ASSIGNMENT
Could you return, exactly as written, every line from the one containing "[00:00:01.00 to 00:00:02.00]" through the last line of the entries below, leaving out the pictures?

__________________________________________________

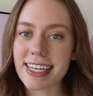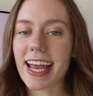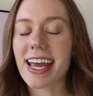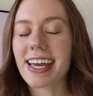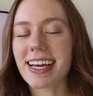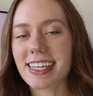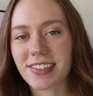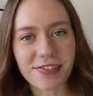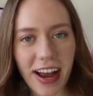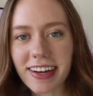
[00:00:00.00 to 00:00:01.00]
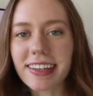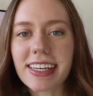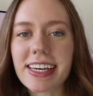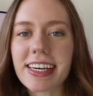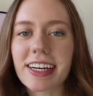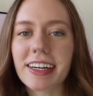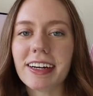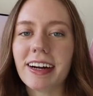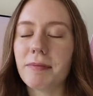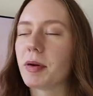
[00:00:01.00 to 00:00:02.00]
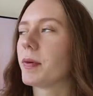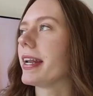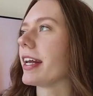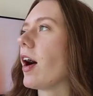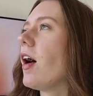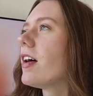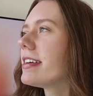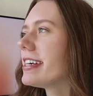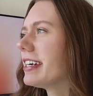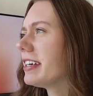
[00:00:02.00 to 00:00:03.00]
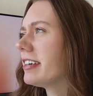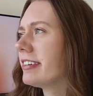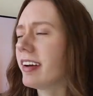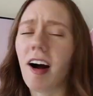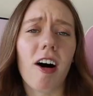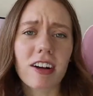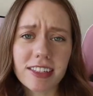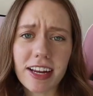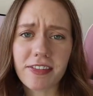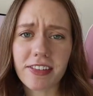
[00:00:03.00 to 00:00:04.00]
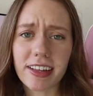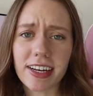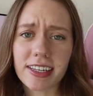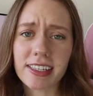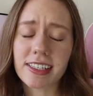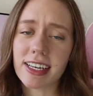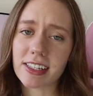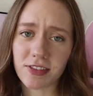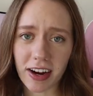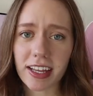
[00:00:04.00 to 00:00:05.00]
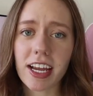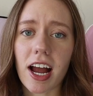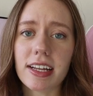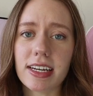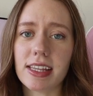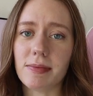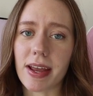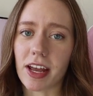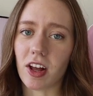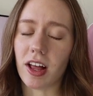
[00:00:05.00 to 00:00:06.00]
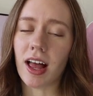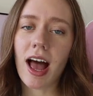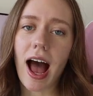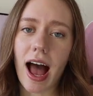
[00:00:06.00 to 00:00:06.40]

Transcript: day is finally here. I've been waiting all year, all day for this. It's finally gotten in the mail.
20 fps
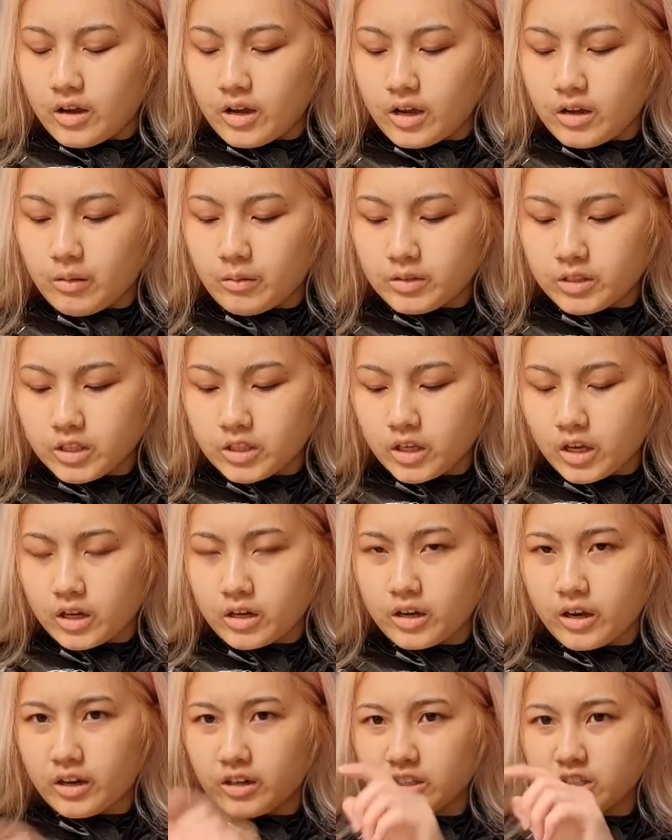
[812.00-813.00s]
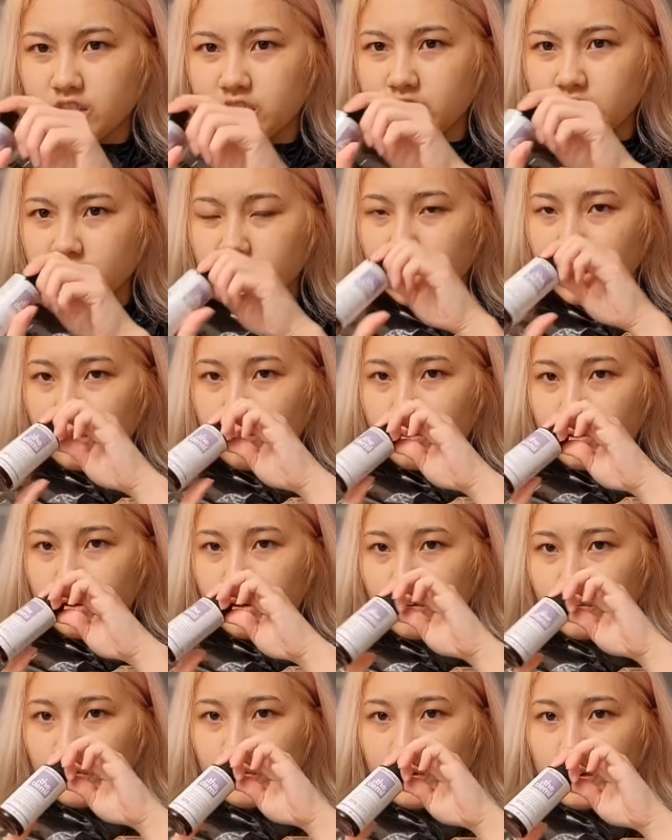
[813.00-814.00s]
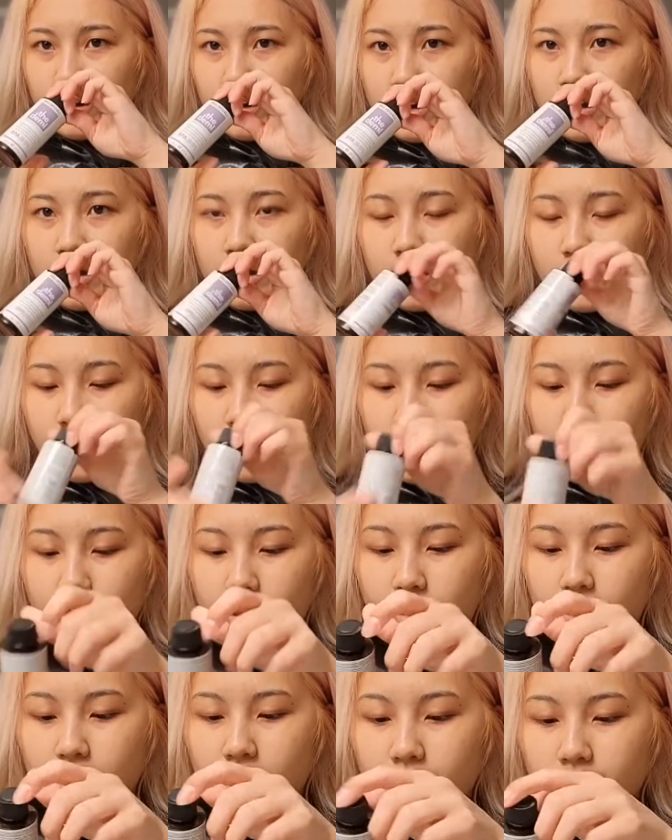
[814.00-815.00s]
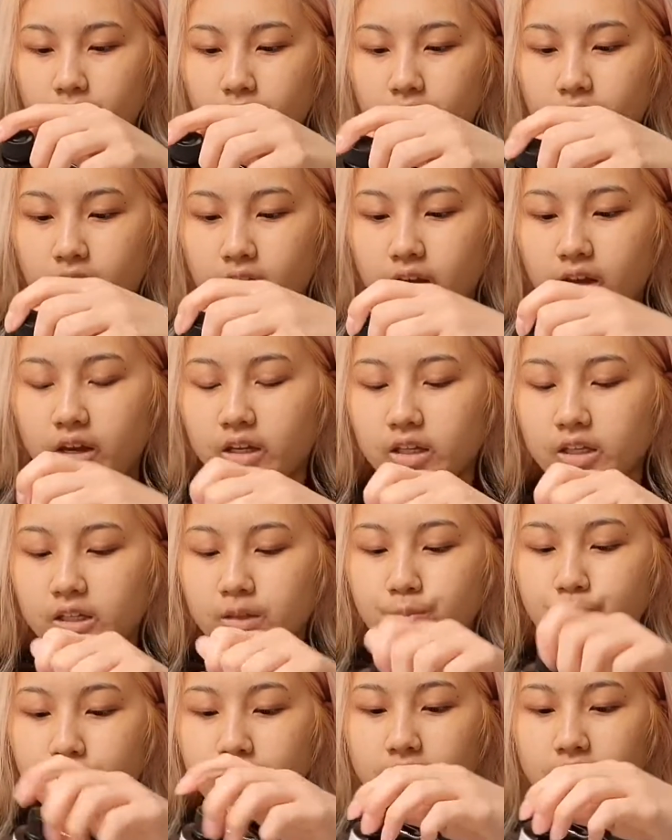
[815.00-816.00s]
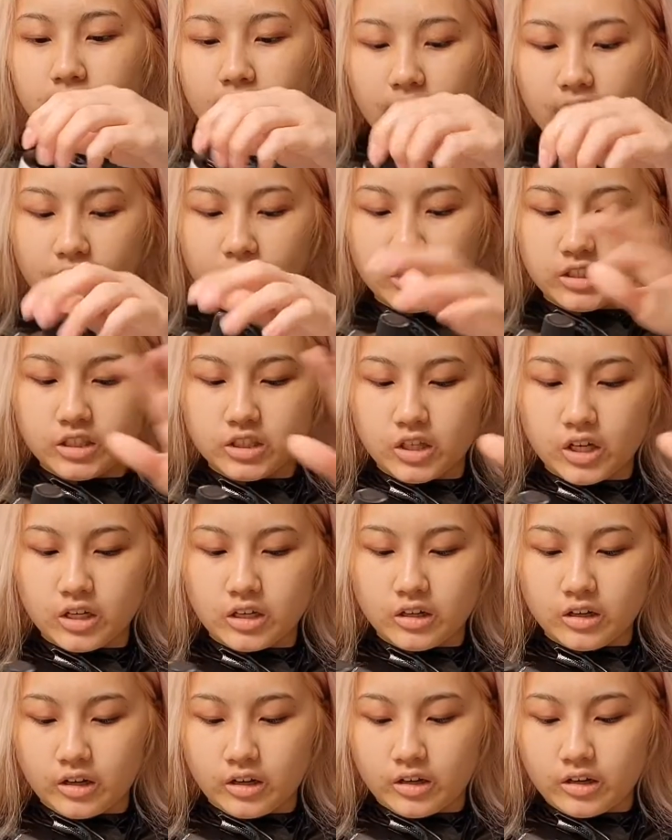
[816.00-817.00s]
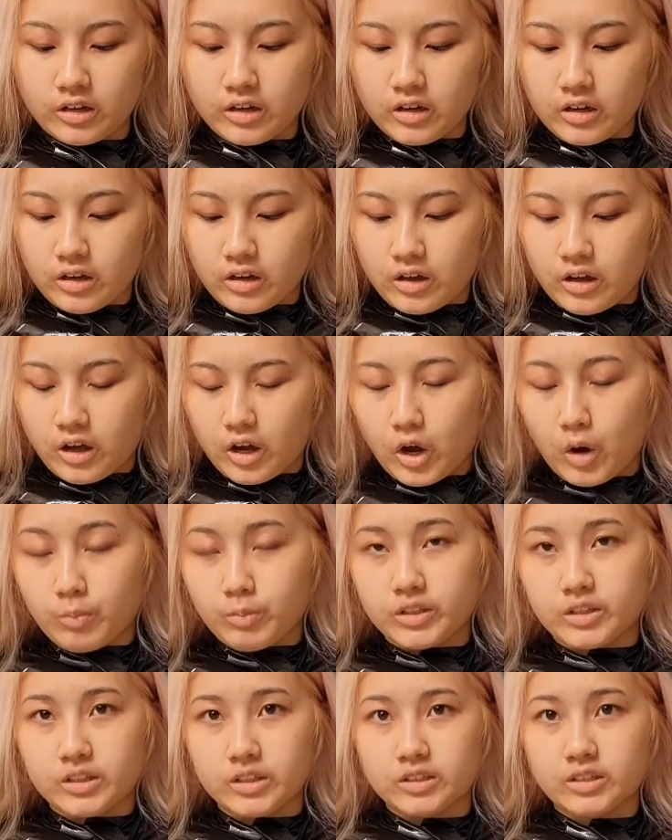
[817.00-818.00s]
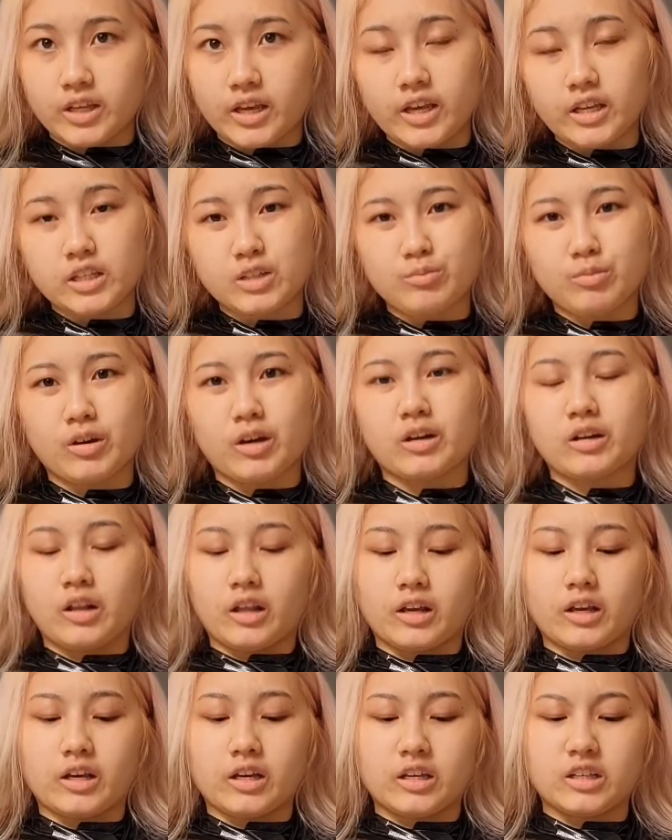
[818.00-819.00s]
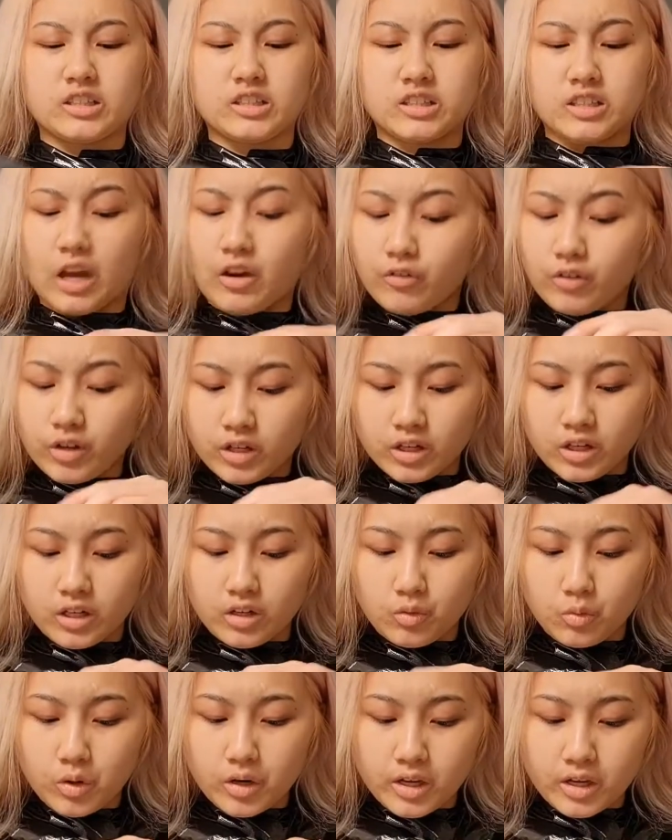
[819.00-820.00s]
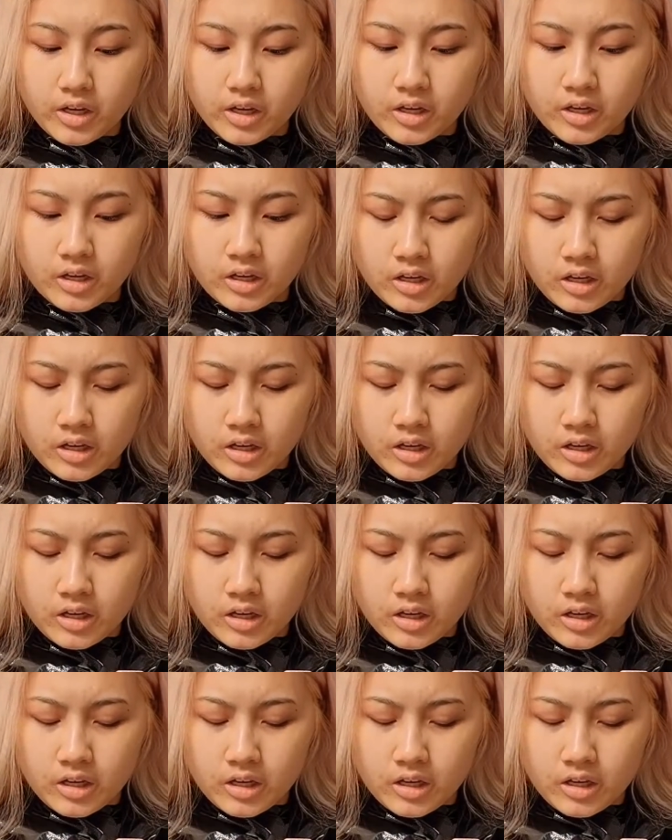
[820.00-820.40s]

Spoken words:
And we're just gonna add just a little bit of 8PA, just kind of like help the 6A to be kind of like a 7 in a way.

__________________________________________________

SOLVED EXERCISE
[00:00:01.00 to 00:00:02.00]
[00:00:02.00 to 00:00:03.00]
[00:00:03.00 to 00:00:04.00]
[00:00:04.00 to 00:00:05.00]
[00:00:05.00 to 00:00:06.00]
[00:00:06.00 to 00:00:06.40]

Transcript: day is finally here. I've been waiting all year, all day for this. It's finally gotten in the mail.
20 fps
[812.00-813.00s]
[813.00-814.00s]
[814.00-815.00s]
[815.00-816.00s]
[816.00-817.00s]
[817.00-818.00s]
[818.00-819.00s]
[819.00-820.00s]
[820.00-820.40s]

Spoken words:
And we're just gonna add just a little bit of 8PA, just kind of like help the 6A to be kind of like a 7 in a way.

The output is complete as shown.